══ Recorded information ══

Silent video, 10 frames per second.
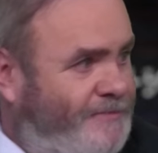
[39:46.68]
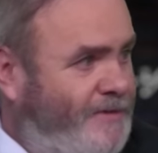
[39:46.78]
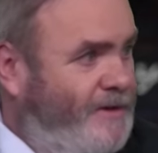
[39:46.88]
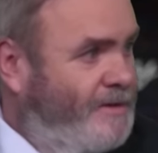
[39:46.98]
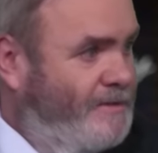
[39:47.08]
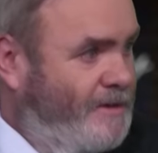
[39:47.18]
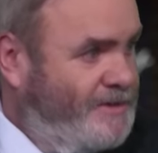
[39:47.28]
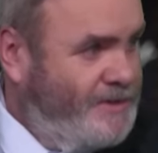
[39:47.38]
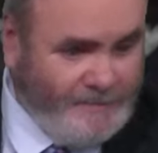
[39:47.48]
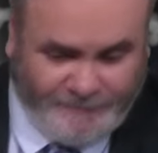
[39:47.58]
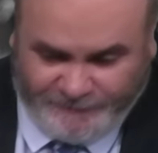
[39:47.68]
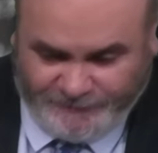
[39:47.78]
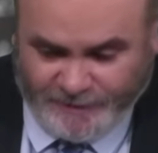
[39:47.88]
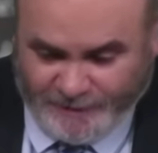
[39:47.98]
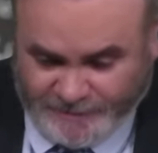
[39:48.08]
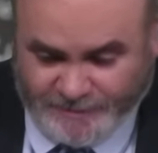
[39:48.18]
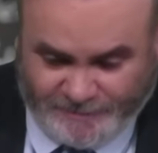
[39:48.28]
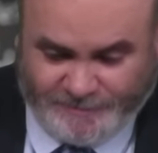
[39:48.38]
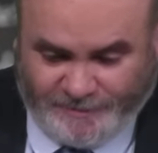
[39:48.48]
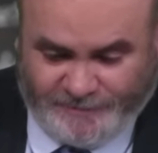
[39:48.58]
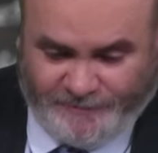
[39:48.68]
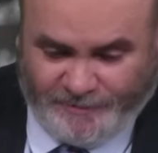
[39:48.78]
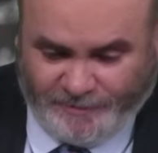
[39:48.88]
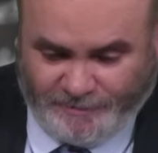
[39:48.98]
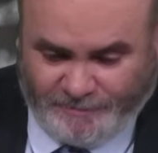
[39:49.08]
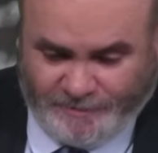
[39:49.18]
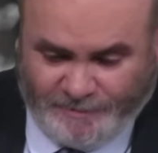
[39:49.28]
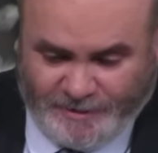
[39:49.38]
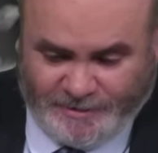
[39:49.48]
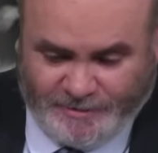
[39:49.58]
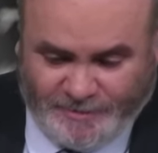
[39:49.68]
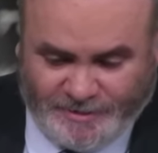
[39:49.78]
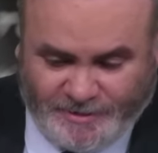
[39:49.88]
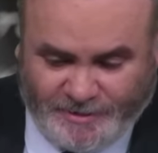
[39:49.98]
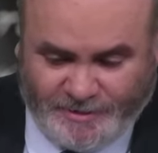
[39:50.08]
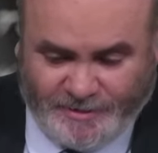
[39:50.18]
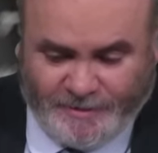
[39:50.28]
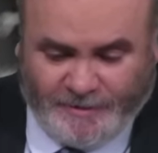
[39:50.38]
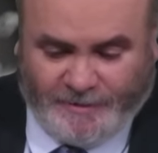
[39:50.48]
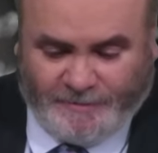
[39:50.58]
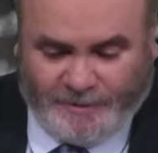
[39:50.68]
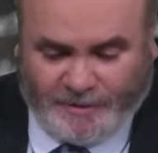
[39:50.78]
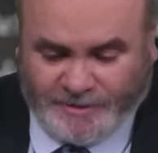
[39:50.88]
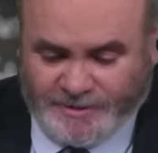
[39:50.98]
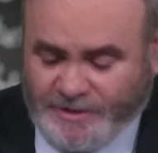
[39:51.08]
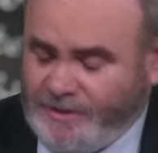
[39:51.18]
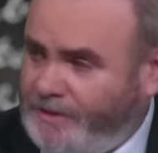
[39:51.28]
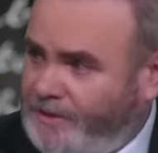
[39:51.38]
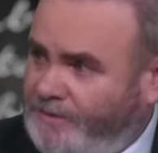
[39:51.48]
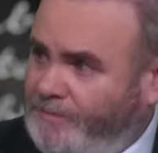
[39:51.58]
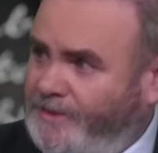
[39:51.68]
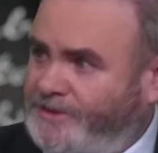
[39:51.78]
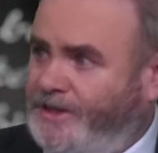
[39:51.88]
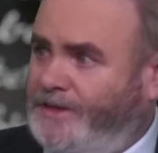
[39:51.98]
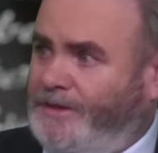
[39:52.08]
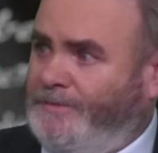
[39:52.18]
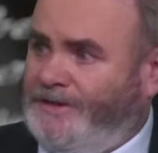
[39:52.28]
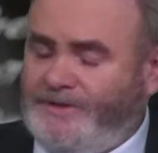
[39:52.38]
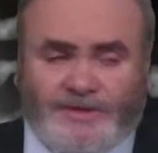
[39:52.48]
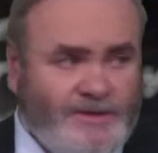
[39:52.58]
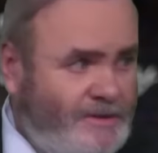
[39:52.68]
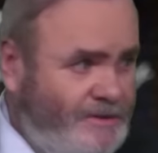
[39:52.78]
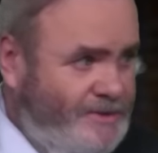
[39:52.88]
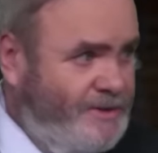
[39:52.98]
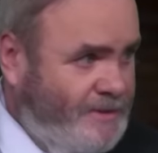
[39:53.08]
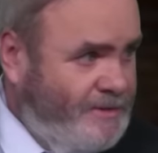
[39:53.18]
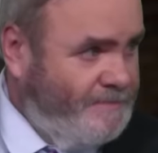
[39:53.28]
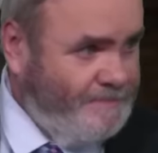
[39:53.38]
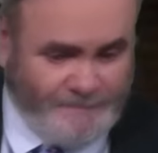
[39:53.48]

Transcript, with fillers: fifty. Isaiah fifty, that, uh, that's very, I'm glad you mentioned that. Yeah. Because th another messianic passage in Isaiah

═══

__Assignment__: Each record above goes into the copy word for word; the pictures do not.

__Answer to the problem__:
Silent video, 10 frames per second.
[39:46.68]
[39:46.78]
[39:46.88]
[39:46.98]
[39:47.08]
[39:47.18]
[39:47.28]
[39:47.38]
[39:47.48]
[39:47.58]
[39:47.68]
[39:47.78]
[39:47.88]
[39:47.98]
[39:48.08]
[39:48.18]
[39:48.28]
[39:48.38]
[39:48.48]
[39:48.58]
[39:48.68]
[39:48.78]
[39:48.88]
[39:48.98]
[39:49.08]
[39:49.18]
[39:49.28]
[39:49.38]
[39:49.48]
[39:49.58]
[39:49.68]
[39:49.78]
[39:49.88]
[39:49.98]
[39:50.08]
[39:50.18]
[39:50.28]
[39:50.38]
[39:50.48]
[39:50.58]
[39:50.68]
[39:50.78]
[39:50.88]
[39:50.98]
[39:51.08]
[39:51.18]
[39:51.28]
[39:51.38]
[39:51.48]
[39:51.58]
[39:51.68]
[39:51.78]
[39:51.88]
[39:51.98]
[39:52.08]
[39:52.18]
[39:52.28]
[39:52.38]
[39:52.48]
[39:52.58]
[39:52.68]
[39:52.78]
[39:52.88]
[39:52.98]
[39:53.08]
[39:53.18]
[39:53.28]
[39:53.38]
[39:53.48]

Transcript, with fillers: fifty. Isaiah fifty, that, uh, that's very, I'm glad you mentioned that. Yeah. Because th another messianic passage in Isaiah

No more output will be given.